:: Data ::
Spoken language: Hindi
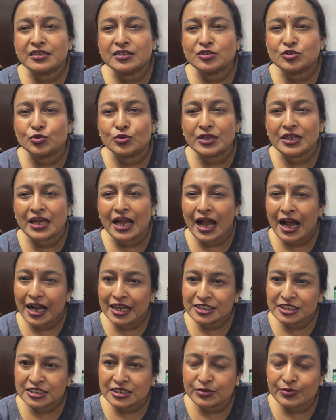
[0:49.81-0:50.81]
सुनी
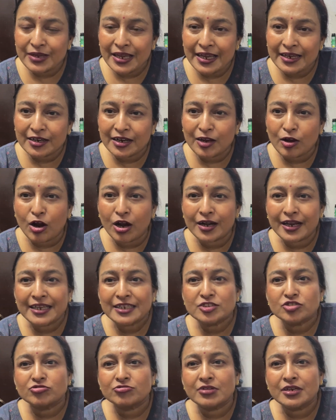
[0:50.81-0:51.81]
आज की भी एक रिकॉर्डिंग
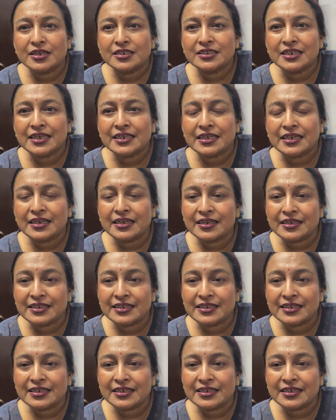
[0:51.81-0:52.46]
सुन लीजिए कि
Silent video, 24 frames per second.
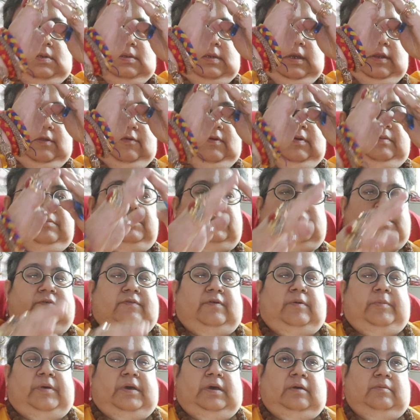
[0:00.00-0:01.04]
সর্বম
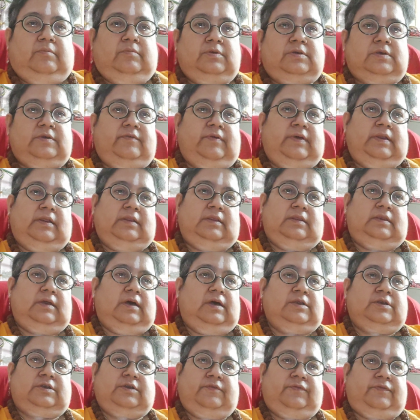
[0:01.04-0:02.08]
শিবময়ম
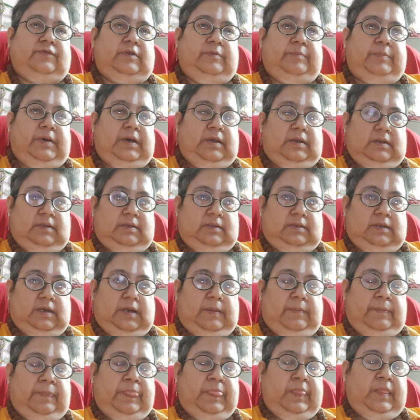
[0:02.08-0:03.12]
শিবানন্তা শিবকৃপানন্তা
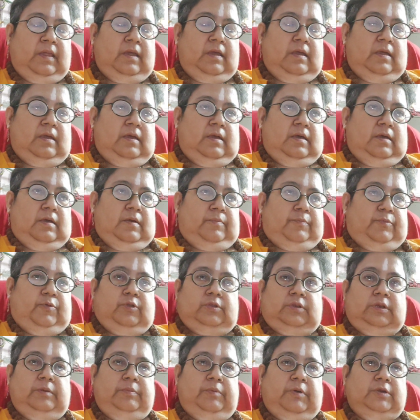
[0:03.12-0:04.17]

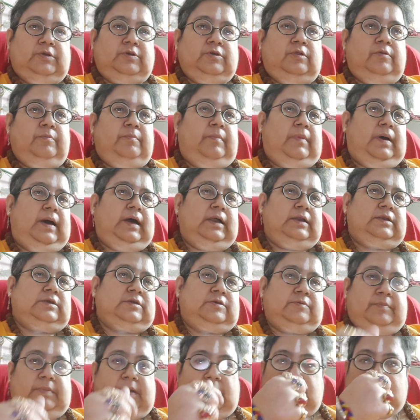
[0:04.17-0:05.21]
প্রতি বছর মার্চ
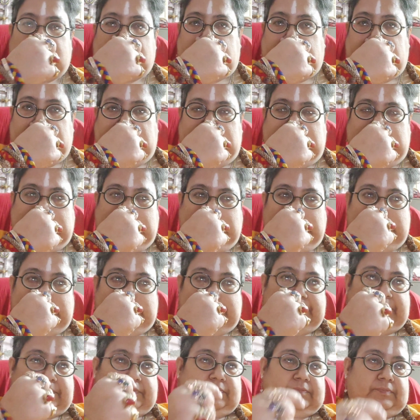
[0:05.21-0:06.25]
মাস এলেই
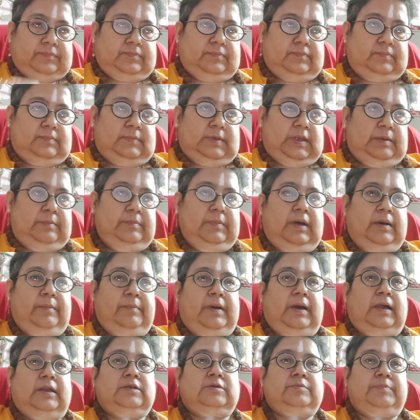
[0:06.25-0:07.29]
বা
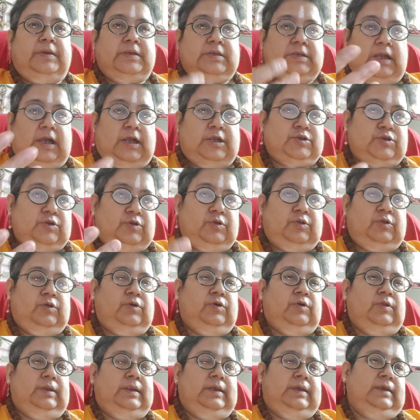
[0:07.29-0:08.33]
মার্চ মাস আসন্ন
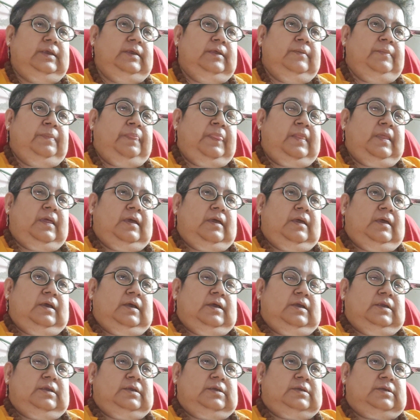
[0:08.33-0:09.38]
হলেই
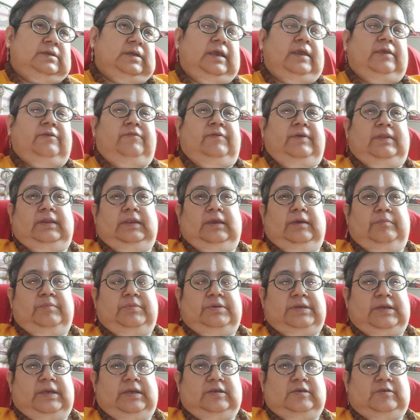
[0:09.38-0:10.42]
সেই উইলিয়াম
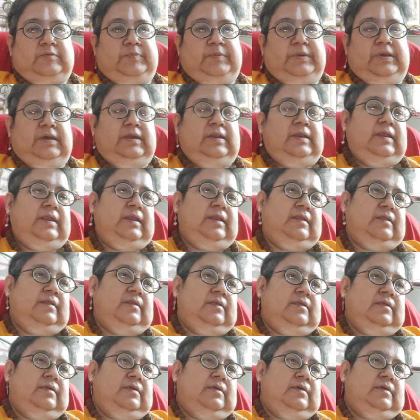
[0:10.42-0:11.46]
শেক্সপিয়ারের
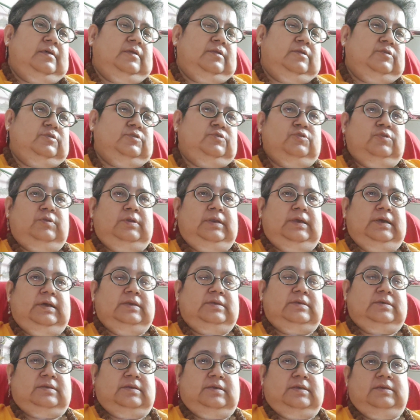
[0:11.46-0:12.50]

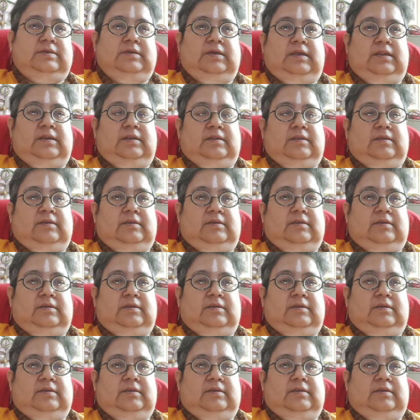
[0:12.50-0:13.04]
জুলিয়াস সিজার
:::
Set down exactly, and only, the lines from the one containing "[0:04.17-0:05.21]" through the last line of the entries. Pictures do not belong in the copy.

[0:04.17-0:05.21]
প্রতি বছর মার্চ
[0:05.21-0:06.25]
মাস এলেই
[0:06.25-0:07.29]
বা
[0:07.29-0:08.33]
মার্চ মাস আসন্ন
[0:08.33-0:09.38]
হলেই
[0:09.38-0:10.42]
সেই উইলিয়াম
[0:10.42-0:11.46]
শেক্সপিয়ারের
[0:11.46-0:12.50]

[0:12.50-0:13.04]
জুলিয়াস সিজার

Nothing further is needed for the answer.